This invention relates generally to beam intensity controllers and, more particularly, to an optical beam intensity control system which automatically controls the intensity of a beam of light independently of the source of the optical energy.
It is often necessary to control the intensity of a light source without affecting the energy source for the light generation. This occurs in such diverse applications as exposure control in photography, laser communication beam intensity control, video camera exposure limitation, laser interferometry, holography, spectrophotometry, densitometry, colorimetry and within, for example, an optical distortion analyzer system as described in U.S. patent application entitled Optical Distortion Analyzer System, Ser. No. 297,527 filed Aug. 28, 1981 by this inventor.
In general, a beam intensity controller is utilized in conjunction with a source of light which generates a fluctuating or varying intensity beam. The beam passes through the controller which compensates for the fluctuations and outputs therefrom a time invariant light field. There are many various types of controllers found in the prior art. For example, there are iris controllers in photographic cameras, Pockels cell and Kerr cell polarization modulators, liquid crystal devices and the like. Unfortunately, all of these devices have notable drawbacks.
An iris or aperture controller affects the modulation transfer function, that is, a reduced aperture not only reduces the light transmission but also reduces the resolution capability of the optical system. Polarization modulators depend upon a high degree of polarization of the generated light source.

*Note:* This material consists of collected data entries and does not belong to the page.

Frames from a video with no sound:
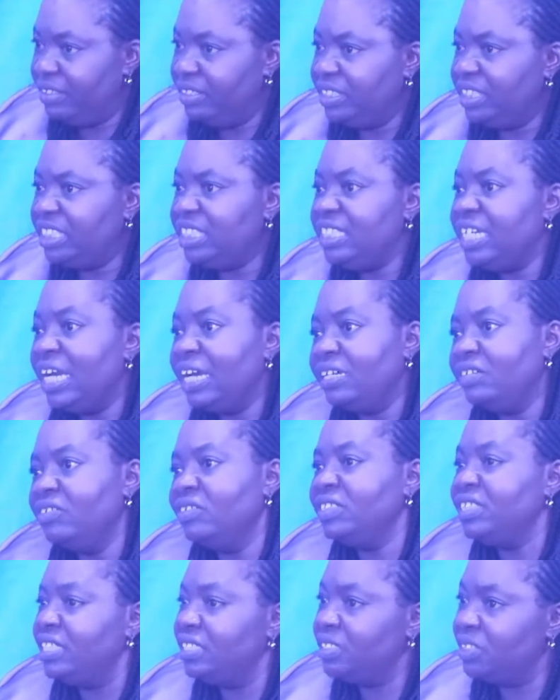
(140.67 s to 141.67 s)
She had
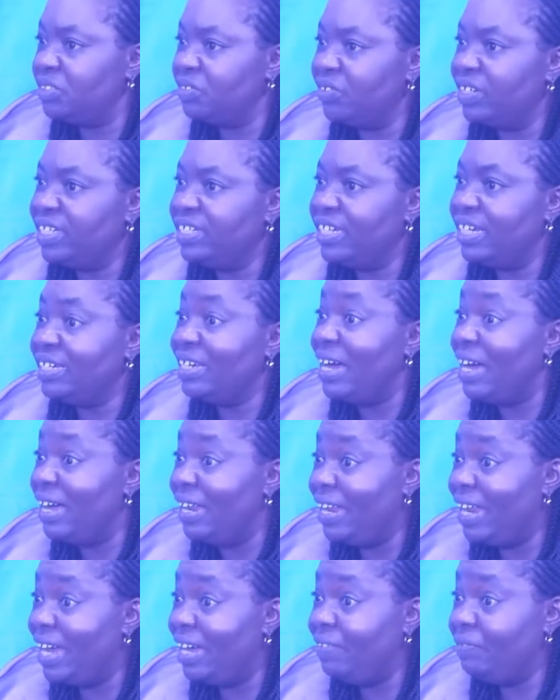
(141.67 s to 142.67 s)
not yet surrendered her
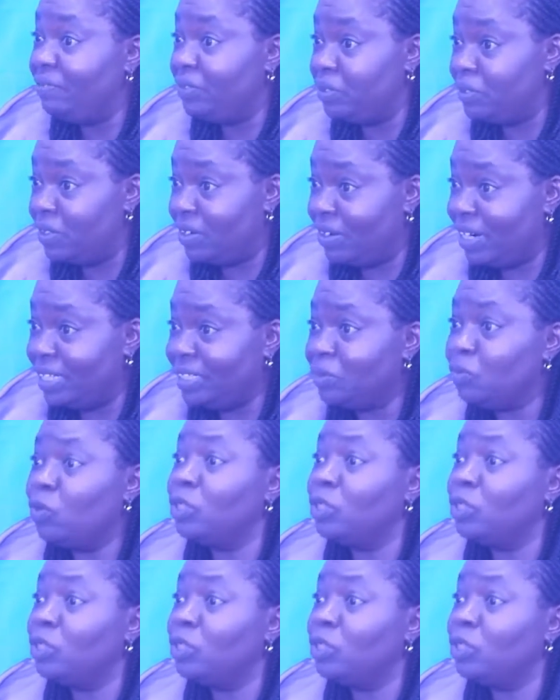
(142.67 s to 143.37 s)
life to Christ.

There are other controllers which depend upon the diffraction of the incident light source such as in Bragg cells wherein an acoustic signal is used to create a diffraction grating in a solid such as a quartz. In these devices the apertures are extremely limited as only certain incident angles experience the greatest diffraction modulation. In addition, this type of procedure is wavelength dependent.
Still further prior art may include modulation through frustrated total internal reflection. However, such a procedure is also a wavelength dependent process and may depend upon the polarization. Finally, there are numerous systems which achieve intensity control by modulating the energy source. By so doing, this type of intensity control cannot be used with systems which rely upon an unmodulated source of energy.
It is therefore essential and of great importance to provide an optical beam intensity control system which not only controls the intensity of a light beam without affecting the energy source but which is also highly reliable, efficient, and does not contain the drawbacks associated with prior art intensity controllers.